Por Redacción
Cancún, 21 de marzo de 2026.- En el marco de la 89 Convención Bancaria, celebrada del 18 al 20 de marzo en este destino turístico, la gobernadora del Banco de México, Victoria Rodríguez Ceja, junto con directivos de la Asociación de Bancos de México (ABM) y autoridades norteamericanas del Departamento del Tesoro, abordaron la urgencia de acelerar la digitalización de los pagos y revisar las medidas contra el lavado de dinero en el país.
El encuentro contó con la participación de la presidenta Claudia Sheinbaum, así como de representantes de oficinas clave de Estados Unidos como la Oficina de Control de Activos Extranjeros (OFAC), la Red de Enforcement de Crímenes Financieros (FinCEN) y el Servicio de Impuestos Internos (IRS). Asimismo, estuvo presente Ricardo Rangel, director ejecutivo de Negocio Fiduciario de Multiva, quien representó al sector privado en las discusiones sobre el entorno financiero.
Las cifras presentadas durante el evento destacan la magnitud del sistema financiero mexicano. Al término del primer semestre de 2025, el mercado fiduciario en México superó los 11.5 billones de pesos, equivalente a 620 mil millones de dólares.
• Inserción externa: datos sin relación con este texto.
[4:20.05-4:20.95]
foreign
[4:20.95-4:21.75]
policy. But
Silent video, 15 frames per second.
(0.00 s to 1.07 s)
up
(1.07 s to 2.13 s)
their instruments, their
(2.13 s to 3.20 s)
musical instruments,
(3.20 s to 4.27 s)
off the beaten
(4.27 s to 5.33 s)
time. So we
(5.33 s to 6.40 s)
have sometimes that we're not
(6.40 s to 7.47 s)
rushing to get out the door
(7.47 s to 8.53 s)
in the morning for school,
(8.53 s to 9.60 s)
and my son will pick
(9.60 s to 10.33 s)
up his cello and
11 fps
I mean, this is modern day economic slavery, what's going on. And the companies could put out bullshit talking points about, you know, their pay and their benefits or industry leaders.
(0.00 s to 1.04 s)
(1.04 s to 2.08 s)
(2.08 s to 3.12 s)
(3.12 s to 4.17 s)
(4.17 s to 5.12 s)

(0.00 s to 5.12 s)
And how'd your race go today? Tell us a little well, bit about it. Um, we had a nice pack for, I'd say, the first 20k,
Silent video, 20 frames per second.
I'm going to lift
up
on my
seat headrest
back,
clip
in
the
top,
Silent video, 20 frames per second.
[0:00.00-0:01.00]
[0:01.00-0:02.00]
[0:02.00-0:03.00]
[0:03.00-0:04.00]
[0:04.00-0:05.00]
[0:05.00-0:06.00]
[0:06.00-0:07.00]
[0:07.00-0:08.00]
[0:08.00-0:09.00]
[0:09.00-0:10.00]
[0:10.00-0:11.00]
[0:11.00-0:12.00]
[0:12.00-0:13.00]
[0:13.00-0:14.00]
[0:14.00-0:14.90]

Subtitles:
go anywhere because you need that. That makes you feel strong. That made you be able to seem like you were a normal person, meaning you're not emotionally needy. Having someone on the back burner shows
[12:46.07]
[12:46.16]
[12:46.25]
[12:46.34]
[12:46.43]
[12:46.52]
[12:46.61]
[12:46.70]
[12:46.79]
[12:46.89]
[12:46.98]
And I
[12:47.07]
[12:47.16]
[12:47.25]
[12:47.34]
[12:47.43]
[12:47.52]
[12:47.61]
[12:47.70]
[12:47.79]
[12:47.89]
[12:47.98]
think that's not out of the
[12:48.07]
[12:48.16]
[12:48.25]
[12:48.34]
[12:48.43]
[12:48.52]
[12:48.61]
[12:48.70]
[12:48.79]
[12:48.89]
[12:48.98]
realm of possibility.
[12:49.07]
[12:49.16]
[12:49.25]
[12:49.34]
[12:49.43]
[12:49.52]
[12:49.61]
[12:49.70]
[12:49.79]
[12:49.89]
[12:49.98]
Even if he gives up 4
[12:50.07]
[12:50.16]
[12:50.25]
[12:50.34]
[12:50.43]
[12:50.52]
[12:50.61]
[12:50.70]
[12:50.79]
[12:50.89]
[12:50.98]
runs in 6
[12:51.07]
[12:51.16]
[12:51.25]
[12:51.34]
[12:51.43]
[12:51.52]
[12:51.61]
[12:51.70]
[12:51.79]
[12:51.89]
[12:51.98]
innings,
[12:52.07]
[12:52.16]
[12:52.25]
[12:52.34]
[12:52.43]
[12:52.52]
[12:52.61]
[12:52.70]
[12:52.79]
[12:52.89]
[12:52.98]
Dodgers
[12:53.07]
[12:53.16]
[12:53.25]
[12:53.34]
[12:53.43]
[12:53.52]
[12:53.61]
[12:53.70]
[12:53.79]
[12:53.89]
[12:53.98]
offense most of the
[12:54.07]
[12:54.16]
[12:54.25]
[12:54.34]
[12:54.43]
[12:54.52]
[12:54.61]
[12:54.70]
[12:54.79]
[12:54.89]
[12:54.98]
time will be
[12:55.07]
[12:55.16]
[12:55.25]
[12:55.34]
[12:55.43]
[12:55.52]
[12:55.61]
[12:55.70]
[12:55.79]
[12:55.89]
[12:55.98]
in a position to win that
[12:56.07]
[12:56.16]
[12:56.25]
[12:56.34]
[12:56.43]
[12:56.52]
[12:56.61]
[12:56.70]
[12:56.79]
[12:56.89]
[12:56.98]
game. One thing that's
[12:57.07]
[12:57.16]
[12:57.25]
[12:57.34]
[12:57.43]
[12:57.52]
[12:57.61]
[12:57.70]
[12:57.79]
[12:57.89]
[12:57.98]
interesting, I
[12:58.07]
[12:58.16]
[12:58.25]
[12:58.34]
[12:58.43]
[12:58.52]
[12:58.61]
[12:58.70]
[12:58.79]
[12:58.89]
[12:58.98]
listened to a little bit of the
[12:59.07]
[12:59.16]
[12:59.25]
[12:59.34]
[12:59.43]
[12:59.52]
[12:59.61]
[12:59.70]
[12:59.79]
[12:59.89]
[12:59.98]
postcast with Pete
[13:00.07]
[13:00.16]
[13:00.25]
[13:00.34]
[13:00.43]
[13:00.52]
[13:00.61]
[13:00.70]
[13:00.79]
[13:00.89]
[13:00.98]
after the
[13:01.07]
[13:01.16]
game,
Este crecimiento refleja la dinámica del sector y la necesidad de marcos regulatorios actualizados que garanticen la transparencia y seguridad de las operaciones.
En cuanto a la infraestructura de pagos, el Sistema de Pagos Electrónicos Interbancarios (SPEI) procesó durante 2025 más de 7,300 millones de operaciones, movilizando casi 600 billones de pesos (unos 33.3 billones de dólares). Esta cantidad representa 16.8 veces el Producto Interno Bruto (PIB) de la nación, lo que subraya la importancia crítica de mantener y mejorar la eficiencia digital en las transacciones interbancarias.
La revisión de las medidas antilavado fue otro punto central de la agenda, donde se discutieron los avances en la cooperación internacional entre México y Estados Unidos. Aunque no se detallaron acuerdos específicos firmados durante la convención, la presencia de altos funcionarios de ambas naciones evidenció el compromiso de fortalecer los mecanismos de supervisión y cumplimiento normativo frente a los riesgos financieros transfronterizos.
La 89 Convención Bancaria sirvió como plataforma para alinear las estrategias del gobierno federal, el banco central y la banca privada, enfocándose en modernizar el ecosistema de pagos y reforzar la integridad del sistema financiero ante los desafíos globales del crimen organizado y la evasión fiscal.